NetCDF IO

ClimateBase.jl has support for "file.nc" ⇆ ClimArray. Usually this is done using NCDatasets.jl, but see below for a function that translates a loaded xarray (from Python) into ClimArray.

Read

To load a ClimArray directly from an .nc file do:

ClimateBase.ncread — Function

ncread(file, var [, selection]; kwargs...) → A

Load the variable var from the file and convert it into a ClimArray with proper dimension mapping and also containing the variable attributes as a dictionary. Dimension attributes are also given to the dimensions of A, if any exist. See keywords below for specifications for unstructured grids.

file can be a string to a .nc file. Or, it can be an NCDataset, which allows you to lazily combine different .nc data (typically split by time), e.g.

using Glob # for getting all files
alldata = glob("toa_fluxes_*.nc")
file = NCDataset(alldata; aggdim = "time")
A = ClimArray(file, "tow_sw_all")

var is a String denoting which variable to load. For .nc data containing groups var can also be a tuple ("group_name", "var_name") that loads a specific variable from a specific group. In this case, the attributes of both the group and the CF-variable are attributed to the created ClimArray.

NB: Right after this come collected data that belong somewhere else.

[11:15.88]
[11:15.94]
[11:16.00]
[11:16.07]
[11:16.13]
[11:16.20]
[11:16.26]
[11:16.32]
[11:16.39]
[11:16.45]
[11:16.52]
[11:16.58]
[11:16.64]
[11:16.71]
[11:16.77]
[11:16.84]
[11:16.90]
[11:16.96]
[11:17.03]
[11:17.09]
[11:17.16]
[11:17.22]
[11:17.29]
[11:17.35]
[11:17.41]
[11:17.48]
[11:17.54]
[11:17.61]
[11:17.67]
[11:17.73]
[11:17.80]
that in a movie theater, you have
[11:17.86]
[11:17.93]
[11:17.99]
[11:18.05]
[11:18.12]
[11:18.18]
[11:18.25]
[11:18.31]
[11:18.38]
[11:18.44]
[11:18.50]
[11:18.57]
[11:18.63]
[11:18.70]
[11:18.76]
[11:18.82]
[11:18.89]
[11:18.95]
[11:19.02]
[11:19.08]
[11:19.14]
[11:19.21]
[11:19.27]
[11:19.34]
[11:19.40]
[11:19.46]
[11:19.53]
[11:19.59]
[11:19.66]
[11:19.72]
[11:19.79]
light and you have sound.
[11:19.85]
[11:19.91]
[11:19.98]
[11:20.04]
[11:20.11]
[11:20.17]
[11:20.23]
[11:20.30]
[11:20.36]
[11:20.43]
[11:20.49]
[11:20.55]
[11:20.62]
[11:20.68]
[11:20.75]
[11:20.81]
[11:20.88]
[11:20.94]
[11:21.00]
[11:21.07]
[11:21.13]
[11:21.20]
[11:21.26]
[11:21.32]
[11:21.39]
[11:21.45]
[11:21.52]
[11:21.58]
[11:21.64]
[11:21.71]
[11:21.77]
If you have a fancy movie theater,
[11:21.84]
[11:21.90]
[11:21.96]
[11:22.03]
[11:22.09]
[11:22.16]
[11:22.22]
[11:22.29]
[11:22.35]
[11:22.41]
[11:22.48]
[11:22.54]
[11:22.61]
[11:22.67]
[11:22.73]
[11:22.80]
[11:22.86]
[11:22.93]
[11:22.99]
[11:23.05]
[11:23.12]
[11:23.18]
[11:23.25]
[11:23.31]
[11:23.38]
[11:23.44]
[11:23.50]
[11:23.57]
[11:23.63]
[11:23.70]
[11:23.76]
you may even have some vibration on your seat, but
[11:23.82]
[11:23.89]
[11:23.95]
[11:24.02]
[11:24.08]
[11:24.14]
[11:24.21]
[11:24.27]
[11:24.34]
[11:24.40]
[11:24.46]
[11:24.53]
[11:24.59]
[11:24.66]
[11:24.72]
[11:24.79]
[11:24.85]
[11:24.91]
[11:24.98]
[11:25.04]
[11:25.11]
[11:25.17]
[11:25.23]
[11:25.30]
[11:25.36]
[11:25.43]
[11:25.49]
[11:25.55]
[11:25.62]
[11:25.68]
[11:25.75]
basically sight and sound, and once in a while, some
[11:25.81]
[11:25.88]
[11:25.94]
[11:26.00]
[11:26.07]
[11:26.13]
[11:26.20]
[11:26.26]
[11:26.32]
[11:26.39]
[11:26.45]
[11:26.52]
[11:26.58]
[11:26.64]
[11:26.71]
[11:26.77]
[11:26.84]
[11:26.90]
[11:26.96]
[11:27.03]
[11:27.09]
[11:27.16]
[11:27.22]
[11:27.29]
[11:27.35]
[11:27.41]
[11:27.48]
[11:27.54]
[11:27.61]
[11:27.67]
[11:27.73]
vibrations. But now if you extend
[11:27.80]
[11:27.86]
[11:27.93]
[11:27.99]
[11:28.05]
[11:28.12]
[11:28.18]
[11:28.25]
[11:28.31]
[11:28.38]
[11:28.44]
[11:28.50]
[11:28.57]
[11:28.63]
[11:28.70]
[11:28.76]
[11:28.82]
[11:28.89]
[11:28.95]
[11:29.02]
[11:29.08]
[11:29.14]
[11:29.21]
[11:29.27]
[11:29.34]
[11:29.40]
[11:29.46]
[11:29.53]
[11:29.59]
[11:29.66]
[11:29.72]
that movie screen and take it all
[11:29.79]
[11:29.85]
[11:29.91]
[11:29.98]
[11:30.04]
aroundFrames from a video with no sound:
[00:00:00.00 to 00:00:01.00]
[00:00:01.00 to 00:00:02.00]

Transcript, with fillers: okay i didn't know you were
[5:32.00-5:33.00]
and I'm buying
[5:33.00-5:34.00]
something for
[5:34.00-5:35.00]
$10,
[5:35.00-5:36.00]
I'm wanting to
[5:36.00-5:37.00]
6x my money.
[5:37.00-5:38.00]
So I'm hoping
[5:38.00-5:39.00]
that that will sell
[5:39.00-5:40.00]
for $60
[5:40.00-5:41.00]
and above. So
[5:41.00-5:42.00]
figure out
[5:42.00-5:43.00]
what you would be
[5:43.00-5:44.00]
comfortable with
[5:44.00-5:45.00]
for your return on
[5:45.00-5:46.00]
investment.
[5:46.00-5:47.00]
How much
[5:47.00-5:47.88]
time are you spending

Optionally you can provide a selection for selecting a smaller part of the full array. The selection must be a tuple of indices that compose the selection and you must specify exactly as many ranges as the dimensions of the array and in the correct order. For example, if var corresponds to an array with three dimensions, such syntaxes are possible:

(:, :, 1:3)
(1:5:100, 1:1, [1,5,6])

The function ncsize can be useful for selection.

See also ncdetails, nckeys and ncwrite.

Smart loading

The following things make loading data with ncread smarter than directly trying to use NCDatasets.jl and then convert to some kind of dimensional container.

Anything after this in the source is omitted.